__Exercise requirements__:
The answer must be the data, repeated exactly.

__Material for the task__:
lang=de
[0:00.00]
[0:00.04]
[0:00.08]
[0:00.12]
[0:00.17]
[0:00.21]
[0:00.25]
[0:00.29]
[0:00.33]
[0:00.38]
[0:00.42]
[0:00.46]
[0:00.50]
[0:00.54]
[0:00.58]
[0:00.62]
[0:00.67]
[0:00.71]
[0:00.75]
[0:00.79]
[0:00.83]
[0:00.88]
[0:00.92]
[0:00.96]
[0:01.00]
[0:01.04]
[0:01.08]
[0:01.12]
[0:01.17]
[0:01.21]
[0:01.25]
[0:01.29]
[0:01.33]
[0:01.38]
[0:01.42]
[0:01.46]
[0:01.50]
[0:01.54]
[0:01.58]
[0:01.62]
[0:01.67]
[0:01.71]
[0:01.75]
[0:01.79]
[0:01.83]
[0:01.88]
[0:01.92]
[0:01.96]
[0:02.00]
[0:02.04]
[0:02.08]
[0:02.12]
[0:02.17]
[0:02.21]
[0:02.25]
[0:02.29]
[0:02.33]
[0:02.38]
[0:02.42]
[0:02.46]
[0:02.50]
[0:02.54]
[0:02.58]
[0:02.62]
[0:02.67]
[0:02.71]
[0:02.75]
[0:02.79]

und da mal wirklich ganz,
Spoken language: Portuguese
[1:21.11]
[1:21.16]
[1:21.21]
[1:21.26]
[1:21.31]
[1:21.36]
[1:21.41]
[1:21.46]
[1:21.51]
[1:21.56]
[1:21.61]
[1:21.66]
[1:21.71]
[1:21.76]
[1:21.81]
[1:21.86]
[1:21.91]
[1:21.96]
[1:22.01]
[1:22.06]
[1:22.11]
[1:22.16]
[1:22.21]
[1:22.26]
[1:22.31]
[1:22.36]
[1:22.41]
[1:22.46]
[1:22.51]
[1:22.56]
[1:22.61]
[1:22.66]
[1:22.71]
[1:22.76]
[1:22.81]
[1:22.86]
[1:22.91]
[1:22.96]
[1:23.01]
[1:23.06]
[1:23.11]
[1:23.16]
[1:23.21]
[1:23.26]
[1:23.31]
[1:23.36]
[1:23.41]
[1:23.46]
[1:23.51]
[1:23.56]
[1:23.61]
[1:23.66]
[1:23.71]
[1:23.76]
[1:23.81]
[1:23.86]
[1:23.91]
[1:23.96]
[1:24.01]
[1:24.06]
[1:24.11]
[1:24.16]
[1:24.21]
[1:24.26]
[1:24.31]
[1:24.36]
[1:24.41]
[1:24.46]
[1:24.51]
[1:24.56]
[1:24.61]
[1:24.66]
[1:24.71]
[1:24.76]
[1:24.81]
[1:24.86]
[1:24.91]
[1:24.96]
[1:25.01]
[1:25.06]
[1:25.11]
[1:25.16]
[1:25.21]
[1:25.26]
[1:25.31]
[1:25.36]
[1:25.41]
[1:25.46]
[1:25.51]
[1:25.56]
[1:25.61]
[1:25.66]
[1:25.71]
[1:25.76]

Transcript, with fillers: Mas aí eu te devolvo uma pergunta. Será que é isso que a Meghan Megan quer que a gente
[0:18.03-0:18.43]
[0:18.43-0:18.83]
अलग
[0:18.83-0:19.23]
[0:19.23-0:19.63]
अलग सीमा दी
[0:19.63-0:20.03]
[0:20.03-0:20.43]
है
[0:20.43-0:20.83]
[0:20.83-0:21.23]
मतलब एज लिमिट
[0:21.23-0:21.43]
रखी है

__Result__:
lang=de
[0:00.00]
[0:00.04]
[0:00.08]
[0:00.12]
[0:00.17]
[0:00.21]
[0:00.25]
[0:00.29]
[0:00.33]
[0:00.38]
[0:00.42]
[0:00.46]
[0:00.50]
[0:00.54]
[0:00.58]
[0:00.62]
[0:00.67]
[0:00.71]
[0:00.75]
[0:00.79]
[0:00.83]
[0:00.88]
[0:00.92]
[0:00.96]
[0:01.00]
[0:01.04]
[0:01.08]
[0:01.12]
[0:01.17]
[0:01.21]
[0:01.25]
[0:01.29]
[0:01.33]
[0:01.38]
[0:01.42]
[0:01.46]
[0:01.50]
[0:01.54]
[0:01.58]
[0:01.62]
[0:01.67]
[0:01.71]
[0:01.75]
[0:01.79]
[0:01.83]
[0:01.88]
[0:01.92]
[0:01.96]
[0:02.00]
[0:02.04]
[0:02.08]
[0:02.12]
[0:02.17]
[0:02.21]
[0:02.25]
[0:02.29]
[0:02.33]
[0:02.38]
[0:02.42]
[0:02.46]
[0:02.50]
[0:02.54]
[0:02.58]
[0:02.62]
[0:02.67]
[0:02.71]
[0:02.75]
[0:02.79]

und da mal wirklich ganz,
Spoken language: Portuguese
[1:21.11]
[1:21.16]
[1:21.21]
[1:21.26]
[1:21.31]
[1:21.36]
[1:21.41]
[1:21.46]
[1:21.51]
[1:21.56]
[1:21.61]
[1:21.66]
[1:21.71]
[1:21.76]
[1:21.81]
[1:21.86]
[1:21.91]
[1:21.96]
[1:22.01]
[1:22.06]
[1:22.11]
[1:22.16]
[1:22.21]
[1:22.26]
[1:22.31]
[1:22.36]
[1:22.41]
[1:22.46]
[1:22.51]
[1:22.56]
[1:22.61]
[1:22.66]
[1:22.71]
[1:22.76]
[1:22.81]
[1:22.86]
[1:22.91]
[1:22.96]
[1:23.01]
[1:23.06]
[1:23.11]
[1:23.16]
[1:23.21]
[1:23.26]
[1:23.31]
[1:23.36]
[1:23.41]
[1:23.46]
[1:23.51]
[1:23.56]
[1:23.61]
[1:23.66]
[1:23.71]
[1:23.76]
[1:23.81]
[1:23.86]
[1:23.91]
[1:23.96]
[1:24.01]
[1:24.06]
[1:24.11]
[1:24.16]
[1:24.21]
[1:24.26]
[1:24.31]
[1:24.36]
[1:24.41]
[1:24.46]
[1:24.51]
[1:24.56]
[1:24.61]
[1:24.66]
[1:24.71]
[1:24.76]
[1:24.81]
[1:24.86]
[1:24.91]
[1:24.96]
[1:25.01]
[1:25.06]
[1:25.11]
[1:25.16]
[1:25.21]
[1:25.26]
[1:25.31]
[1:25.36]
[1:25.41]
[1:25.46]
[1:25.51]
[1:25.56]
[1:25.61]
[1:25.66]
[1:25.71]
[1:25.76]

Transcript, with fillers: Mas aí eu te devolvo uma pergunta. Será que é isso que a Meghan Megan quer que a gente
[0:18.03-0:18.43]
[0:18.43-0:18.83]
अलग
[0:18.83-0:19.23]
[0:19.23-0:19.63]
अलग सीमा दी
[0:19.63-0:20.03]
[0:20.03-0:20.43]
है
[0:20.43-0:20.83]
[0:20.83-0:21.23]
मतलब एज लिमिट
[0:21.23-0:21.43]
रखी है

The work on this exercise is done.